Two developments—a compulsory licence on a high-priced Bayer cancer medicine that was not being produced in the country and the denial of a patent to Novartis for a new form of an old cancer drug under Section 3d of the Patents Act—were the triggers for the all-out war on India’s patent regime. Ironically, neither of these developments involved US companies—nor could these be challenged at WTO.
There has been sharp criticism of the US position from public health organisations.
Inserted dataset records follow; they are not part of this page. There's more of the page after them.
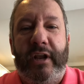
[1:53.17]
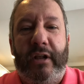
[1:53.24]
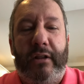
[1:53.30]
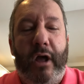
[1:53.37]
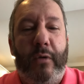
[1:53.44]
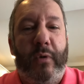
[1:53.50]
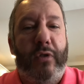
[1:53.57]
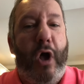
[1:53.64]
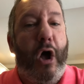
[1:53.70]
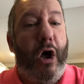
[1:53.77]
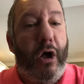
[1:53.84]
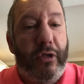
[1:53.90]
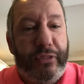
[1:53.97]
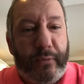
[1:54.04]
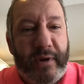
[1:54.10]
along with
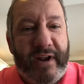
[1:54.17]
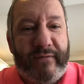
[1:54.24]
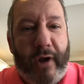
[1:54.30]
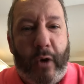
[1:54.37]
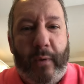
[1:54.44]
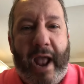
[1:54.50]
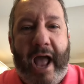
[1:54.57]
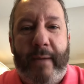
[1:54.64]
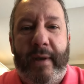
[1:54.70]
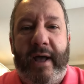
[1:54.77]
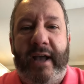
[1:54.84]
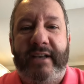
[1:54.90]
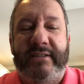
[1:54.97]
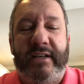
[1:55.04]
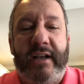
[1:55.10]
all three of our
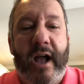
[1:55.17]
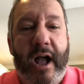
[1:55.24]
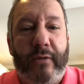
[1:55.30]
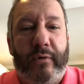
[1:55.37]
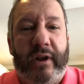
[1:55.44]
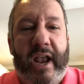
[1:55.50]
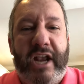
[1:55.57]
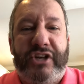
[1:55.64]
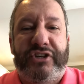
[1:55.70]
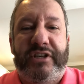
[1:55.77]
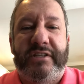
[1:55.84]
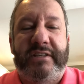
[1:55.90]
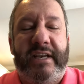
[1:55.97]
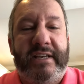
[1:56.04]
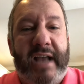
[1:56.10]
rabbis and
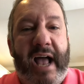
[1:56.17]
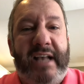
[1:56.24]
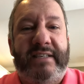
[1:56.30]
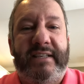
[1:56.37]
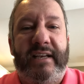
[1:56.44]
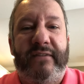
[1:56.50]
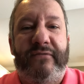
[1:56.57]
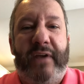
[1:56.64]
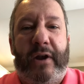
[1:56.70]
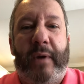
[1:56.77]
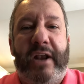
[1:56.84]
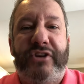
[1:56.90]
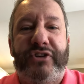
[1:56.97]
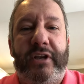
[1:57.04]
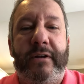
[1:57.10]
congregations, Hadassah and
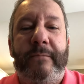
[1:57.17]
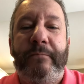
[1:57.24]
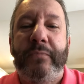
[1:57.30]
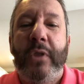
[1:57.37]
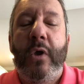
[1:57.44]
Federation,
Peter Maybarduk, director of Public Citizen Global Access to Medicines Program, called the special OCR “a shameful form of harassment”. In a statement on the 2014 Super 301 Report, which he described as “a morally repugnant and unnecessary US government practice”, Maybarduk said the USTR’s assessment “includes lengthy criticism of India that bends much too far to Big Business demands”.
Public Citizen is a Washington non-profit that calls itself the people’s voice on critical issues such as healthcare reform, climate change, etc, as a “countervailing force to corporate power”. It believes USTR annually bullies countries for implementing policies that promote access to lifesaving medicines “despite serious questions about the legality of such unilateral threats under international law”. As such, the 301 watch list should be discontinued. Instead, “the Obama administration should support, rather than attack, India’s key role in helping facilitate global access to lifesaving medicines,” Maybarduk said, since India’s patent system plays by the global rules and promotes public health.
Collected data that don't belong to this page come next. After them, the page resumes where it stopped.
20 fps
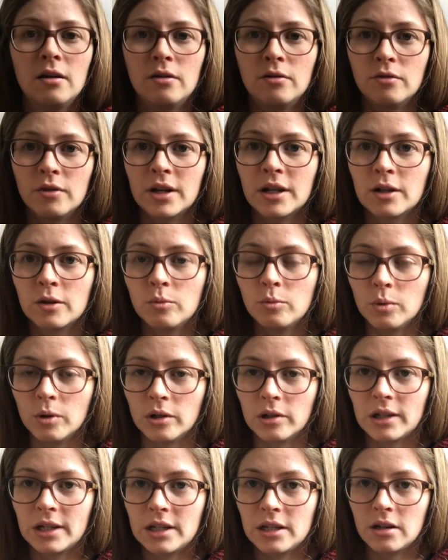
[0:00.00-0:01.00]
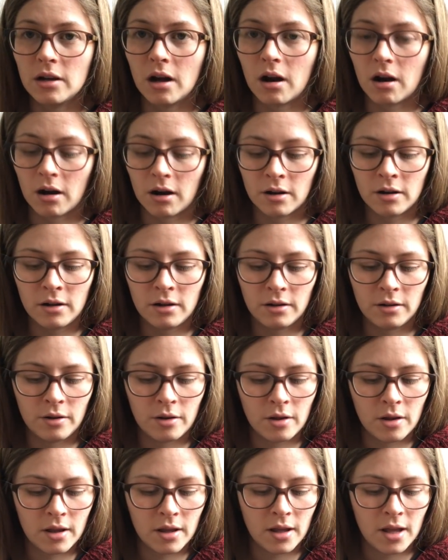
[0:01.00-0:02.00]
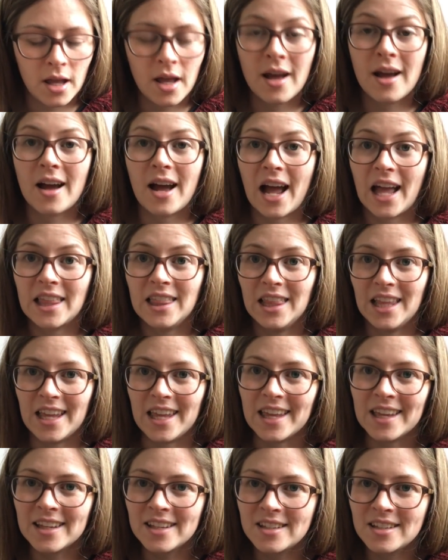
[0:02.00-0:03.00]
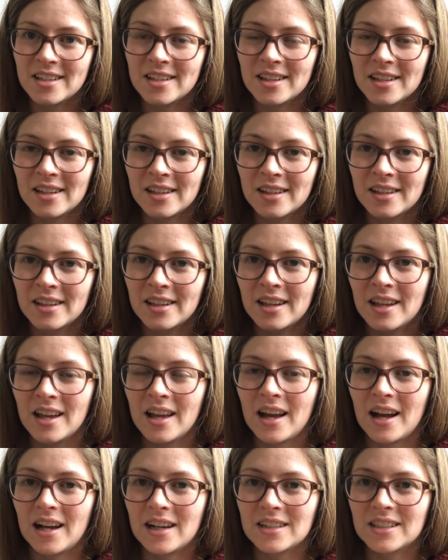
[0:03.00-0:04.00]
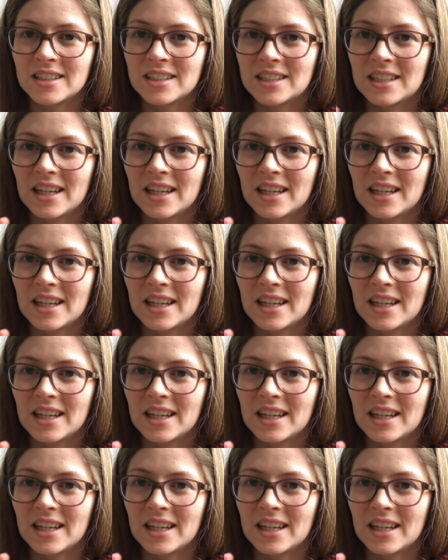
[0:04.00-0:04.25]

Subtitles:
real woolly yarn and lace. I just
USTR, though, is singing a completely different tune, and on a rather strident note. Against a backdrop of deteriorating IPR protection, enforcement, and market access for persons relying on IPR in a number of trading partners, it reported the following:
- “inadequacies in trade secret protection in China, India, and elsewhere, as well as an increasing incidence of trade secret misappropriation; and troubling “indigenous innovation” policies that may unfairly disadvantage US rights holders in China;
- continuing challenges of copyright piracy over the Internet in countries such as Brazil, China, India, and Russia; and
- market access barriers, including nontransparent, discriminatory or trade-restrictive measures, that appear to impede access to healthcare.
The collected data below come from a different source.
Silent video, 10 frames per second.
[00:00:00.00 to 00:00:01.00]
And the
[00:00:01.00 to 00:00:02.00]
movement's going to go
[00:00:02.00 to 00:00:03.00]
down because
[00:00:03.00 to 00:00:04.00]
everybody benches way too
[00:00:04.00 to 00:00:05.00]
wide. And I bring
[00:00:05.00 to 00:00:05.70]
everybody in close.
There are telling ironies and double standards in the US approach to innovation. On the one hand, the Super 301 report declares that “fostering innovation and creativity is essential to US prosperity, competitiveness, and the support of an estimated 40 million jobs that directly or indirectly rely on IP-intensive industries”. Yet, on the other hand, it admonishes India and China, among others, to be careful while pushing for innovation themselves. These countries should, while formulating policies to promote innovation, take account of “the increasingly cross-border nature of commercial research and development, and of the importance of voluntary and mutually agreed commercial partnerships”.
The Kher-Cutler meeting could perhaps bring some sanity to the discourse.